VS-Schwenningen - Die von der "bedrohlichen" Farbe Schwarz dominierte Tattoomesse "Ink Style" durchzog der lieblich-süße Duft von Pop Corn: Ein Zuckerl also, allemal für jene, die sich mit ernster Absicht dem Tätowiergerät näherten.

Die Ink Style ging das zweite Mal auf dem Schwenninger Messegelände über die Bühne und war sehr ordentlich besucht, schon der Versuchsballon im Vorjahr ließ die Veranstalter Filippo La Verdé und Sabatino Montuori schmunzeln. Schauen, Eindrücke sammeln, klar! Für etliche Messebesucher schien eines aber schon im Vorfeld klar gewesen zu sein: Ein weiteres Tattoo muss her, das lasse ich mir auf der Messe stechen!

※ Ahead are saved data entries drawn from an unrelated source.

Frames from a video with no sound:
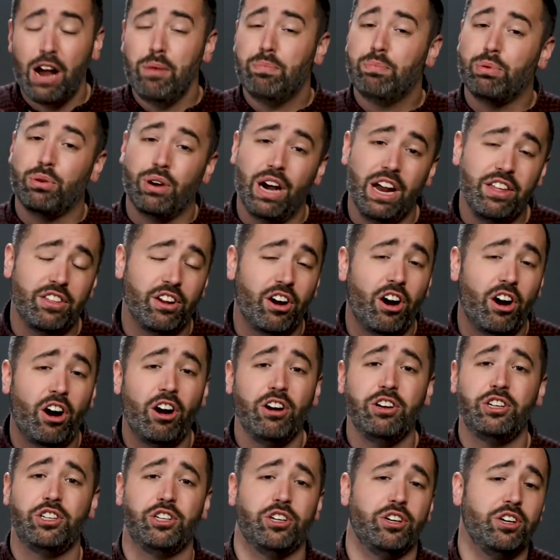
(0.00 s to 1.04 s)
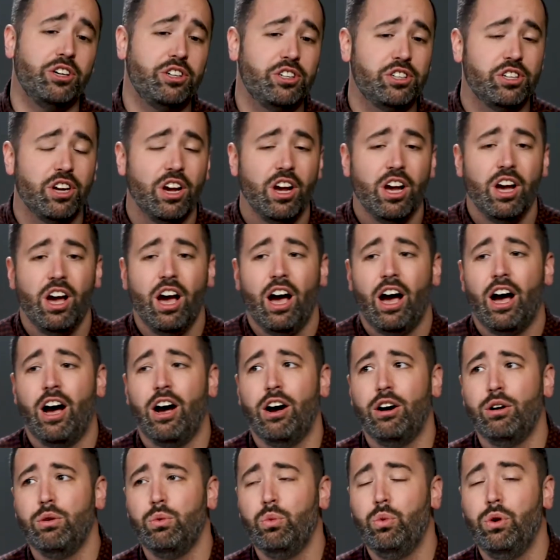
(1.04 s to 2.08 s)
pray that our church
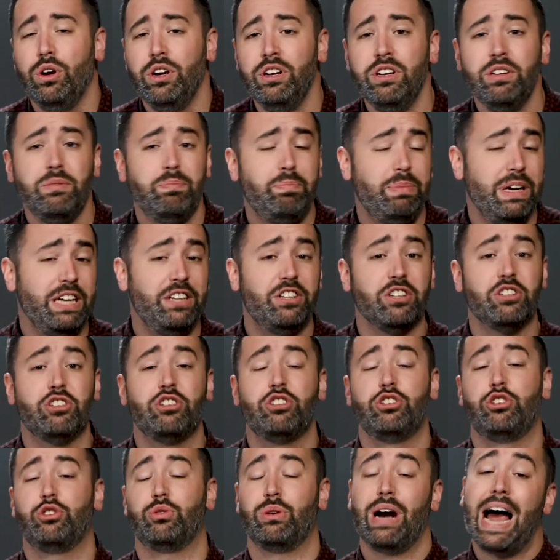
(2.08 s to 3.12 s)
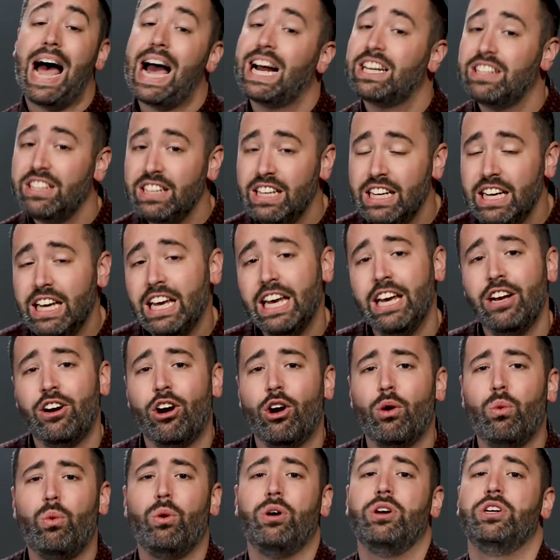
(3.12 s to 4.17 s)
wouldn't be distracting in
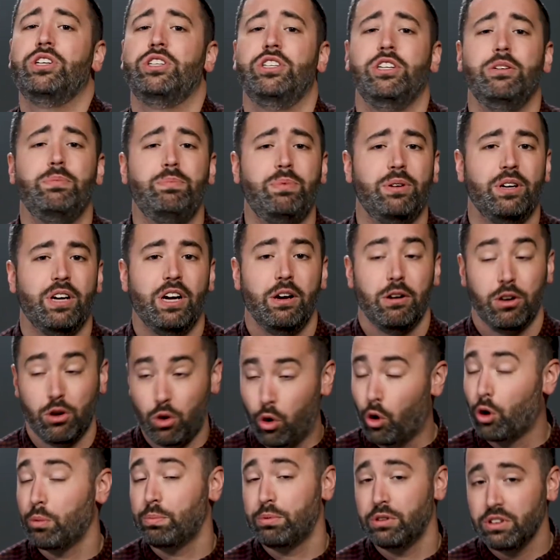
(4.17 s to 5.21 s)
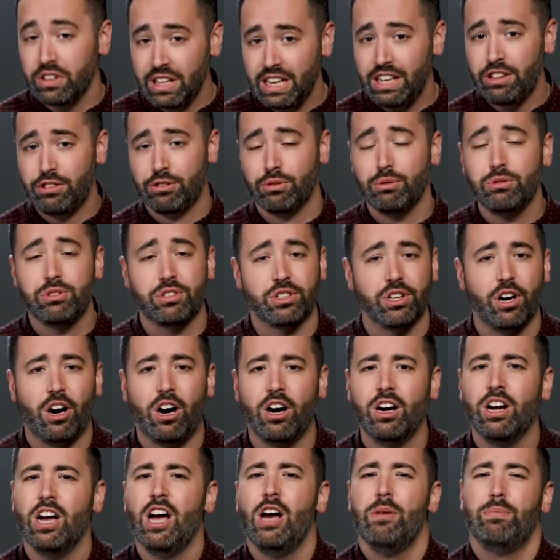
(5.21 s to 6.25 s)
our worship corporately through
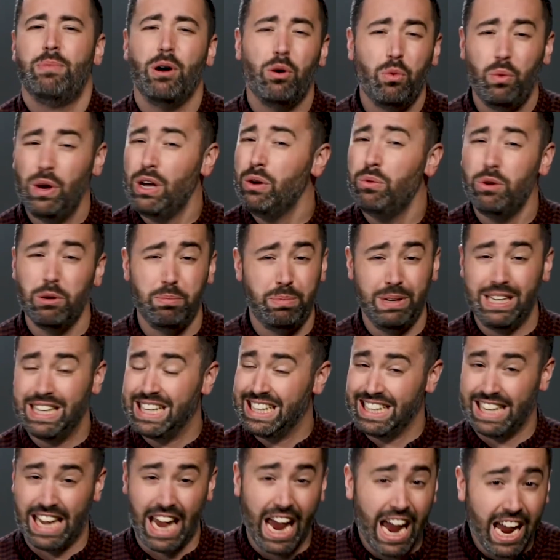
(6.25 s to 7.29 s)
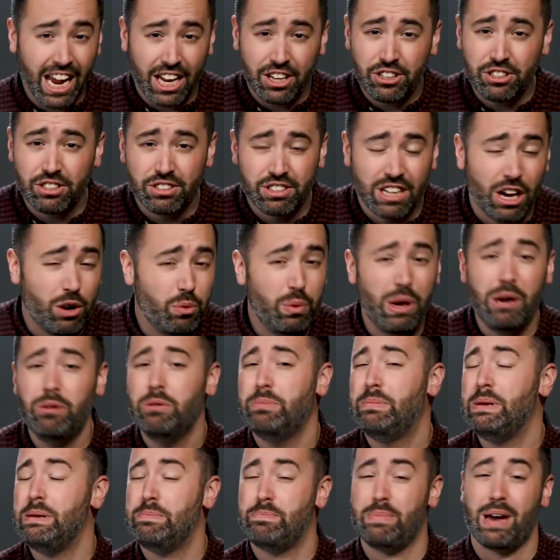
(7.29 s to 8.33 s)
song, but we would be engaged, that we would
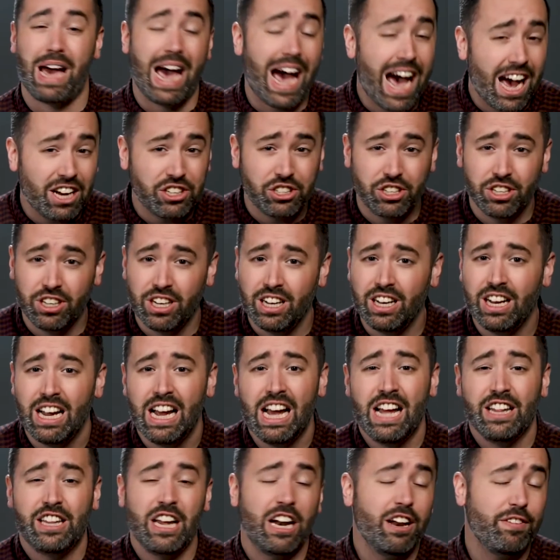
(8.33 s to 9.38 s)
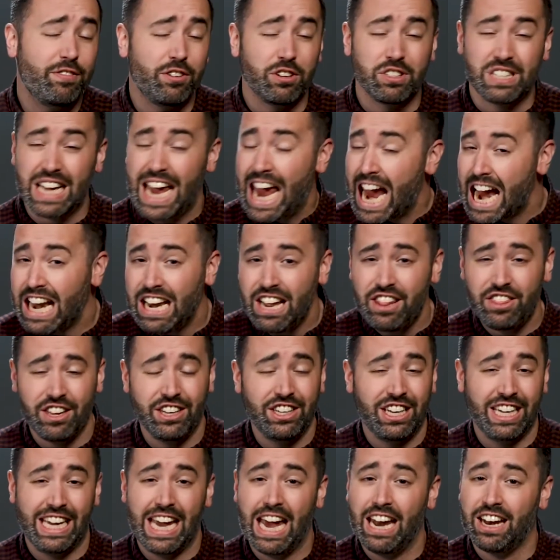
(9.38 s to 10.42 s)
be passionate, that if there's anything
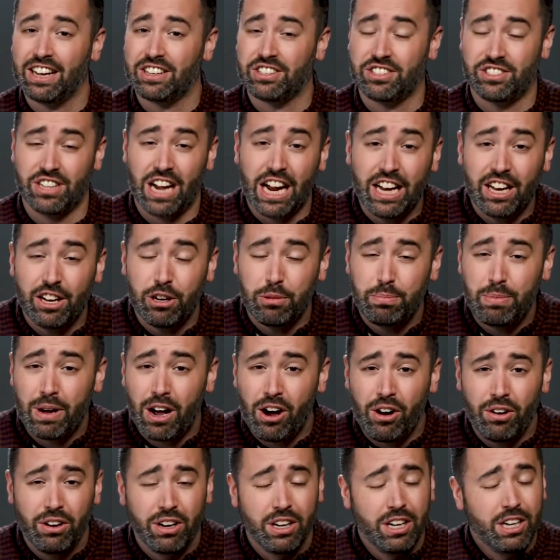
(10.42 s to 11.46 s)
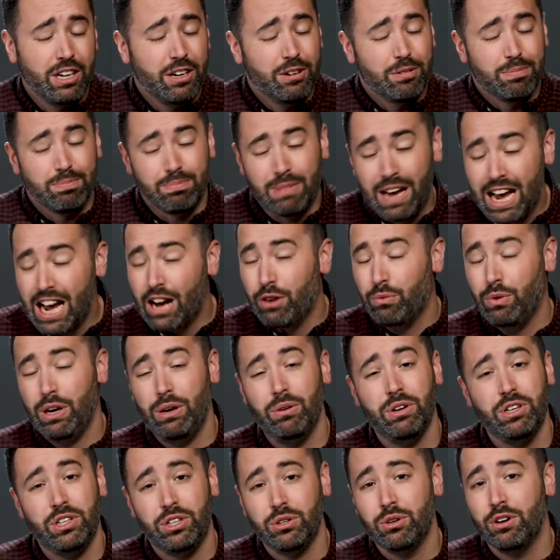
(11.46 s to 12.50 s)
to get excited about, man, we
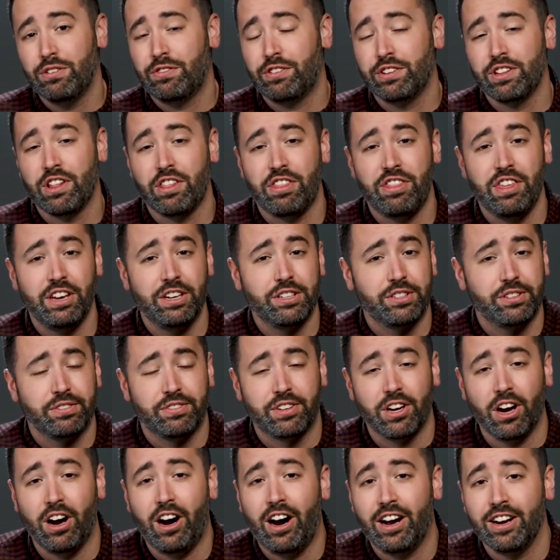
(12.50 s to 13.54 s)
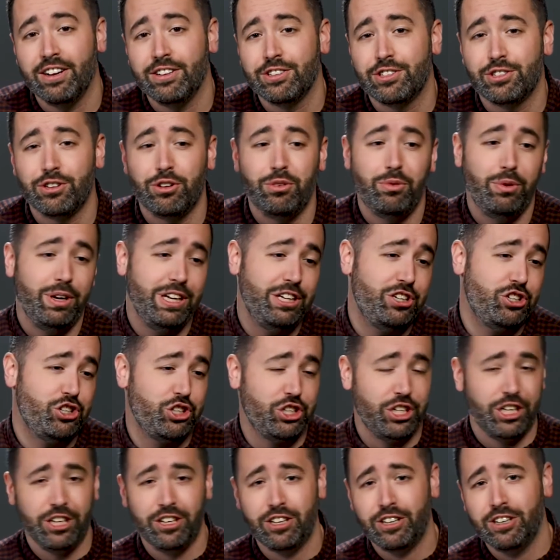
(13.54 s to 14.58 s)
would do it for the things of God. And so we
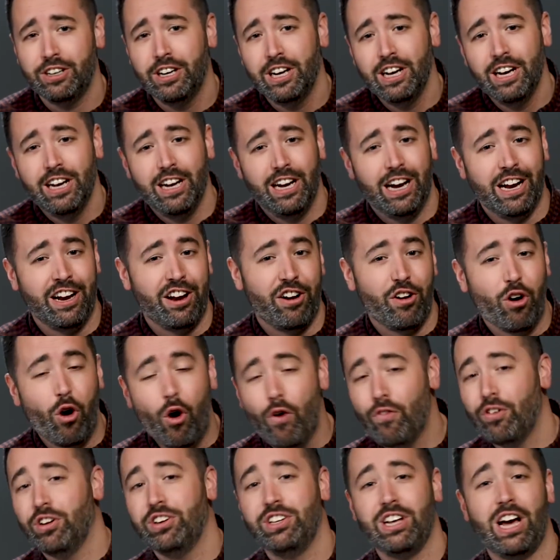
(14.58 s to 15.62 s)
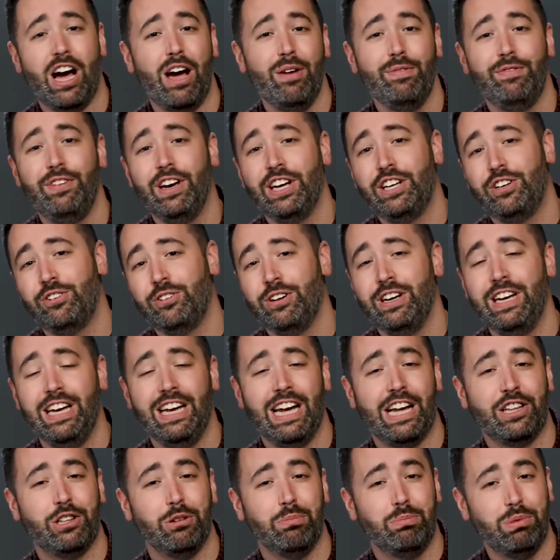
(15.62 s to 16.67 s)
cheer at an overtime victory
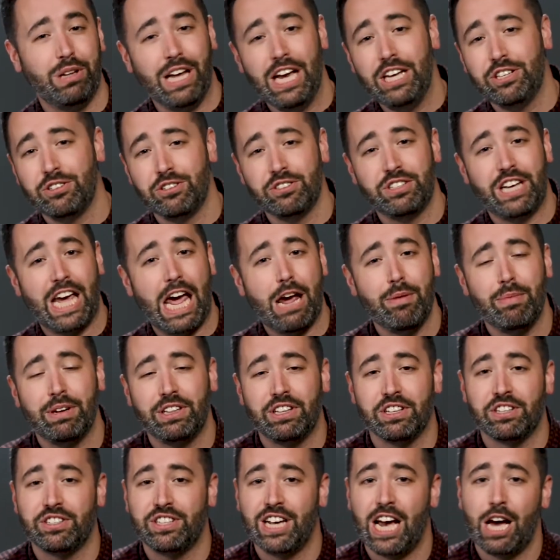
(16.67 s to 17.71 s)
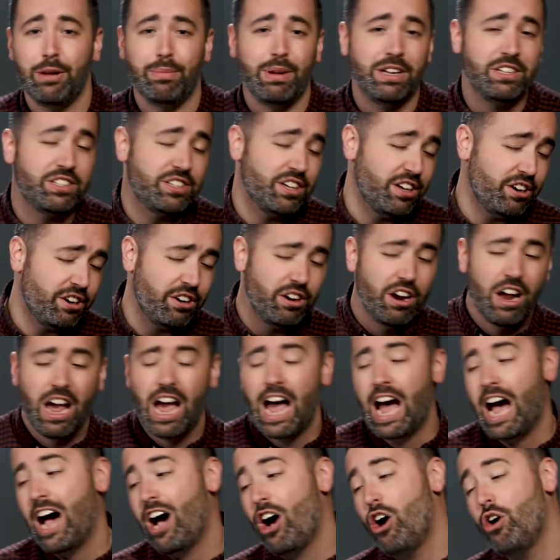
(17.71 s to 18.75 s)
at the Blazers game at the Sandman Center.
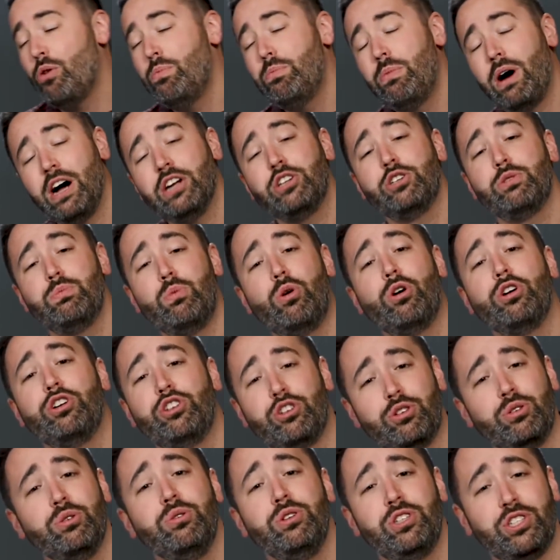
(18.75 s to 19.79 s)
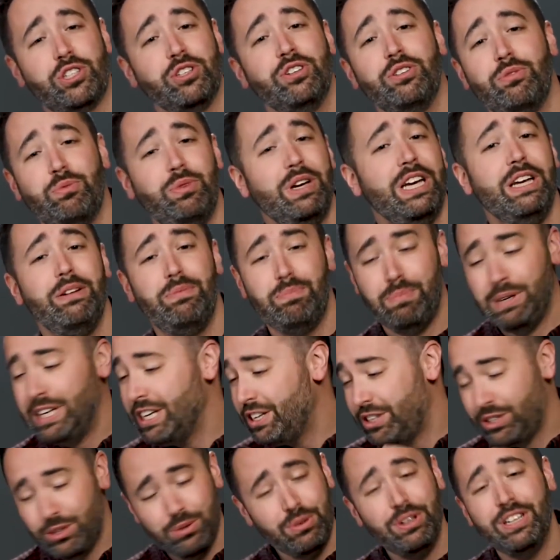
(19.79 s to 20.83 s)
How much more true should we be
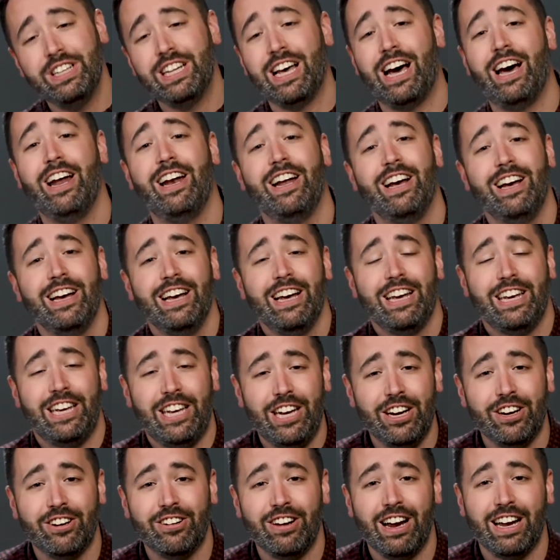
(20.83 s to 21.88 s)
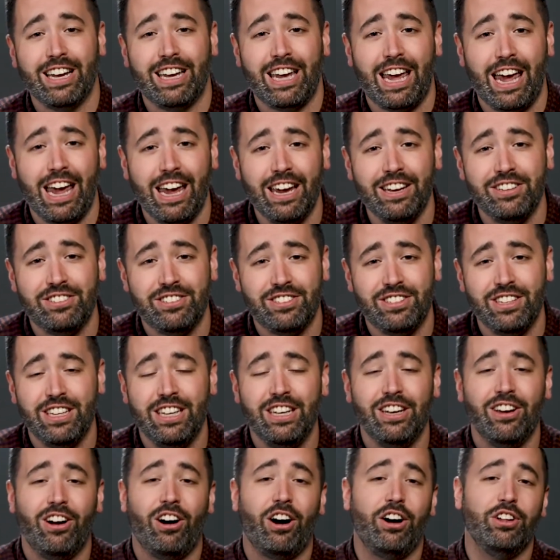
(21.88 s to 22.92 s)
doing that here at
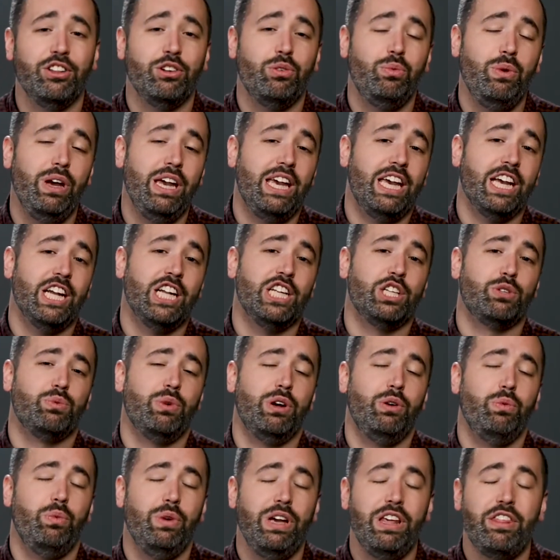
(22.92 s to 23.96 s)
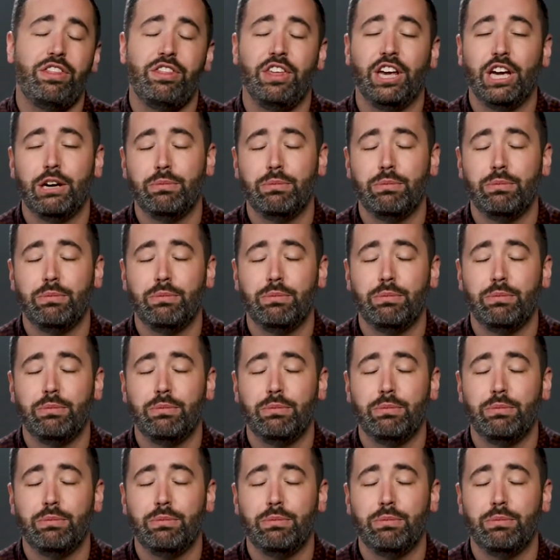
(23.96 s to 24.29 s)
KC on the weekends when we think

Die 70 nach Schwenningen gekommenen Tätowierer hatten auf jeden Fall genug Arbeit, 52 Aussteller wurden bei der Ink Style gezählt. Tätowierungen auf der einen Seite, Piercings auf der anderen – wer komplett ohne oberflächliche Verletzungen auskommen wollte, schaute sich das Harley Davidson Merchandising an und griff vielleicht sogar zu. Die dominierende Farbe auch hier: Schwarz. Harley und die bunte Hippiewelt samt Kultstreifen Easy Rider – es war einmal.

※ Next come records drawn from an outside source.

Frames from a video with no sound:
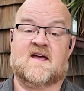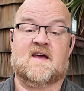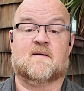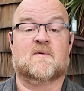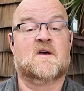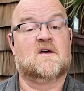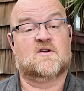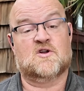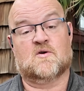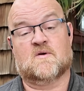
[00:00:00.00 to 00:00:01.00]
a.m.,
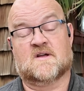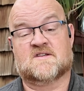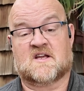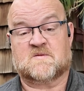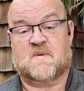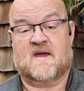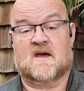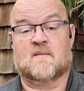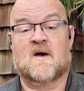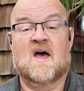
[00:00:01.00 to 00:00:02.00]
noon, and 6
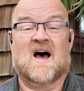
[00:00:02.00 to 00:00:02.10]
p.m.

Novizen konnten sich auf der Ink Style ins rechte Bild rücken und informieren, die Szene wächst scheinbar unaufhörlich. Farben, Tätowiertechniken, Hygienemaßnahmen – die ganz Vorsichtigen steuerten den gut besuchten Stand des Airbrushers an. "Ich benutze Theaterfarbe, je nach Körperstelle hält diese drei bis fünf Tage", ließ ein aus dem fränkischen Bamberg in die Neckarstadt gekommener Maestro wissen. Der "Brusher" macht es sich übrigens etwas leichter, er verwendet durchweg Schablonen.

Ein Tattoo zum Maienanfang sorgte für Heiterkeit, ein junge Protagonist nahm’s mit Humor und ließ sich Folgendes auf die Haut "schreiben": "Zum Muttertag – Mama ist die Beste!" Sechs Wörter, zwei Satzzeichen. Glücklicherweise nur gesprüht, je nach Sichtweise.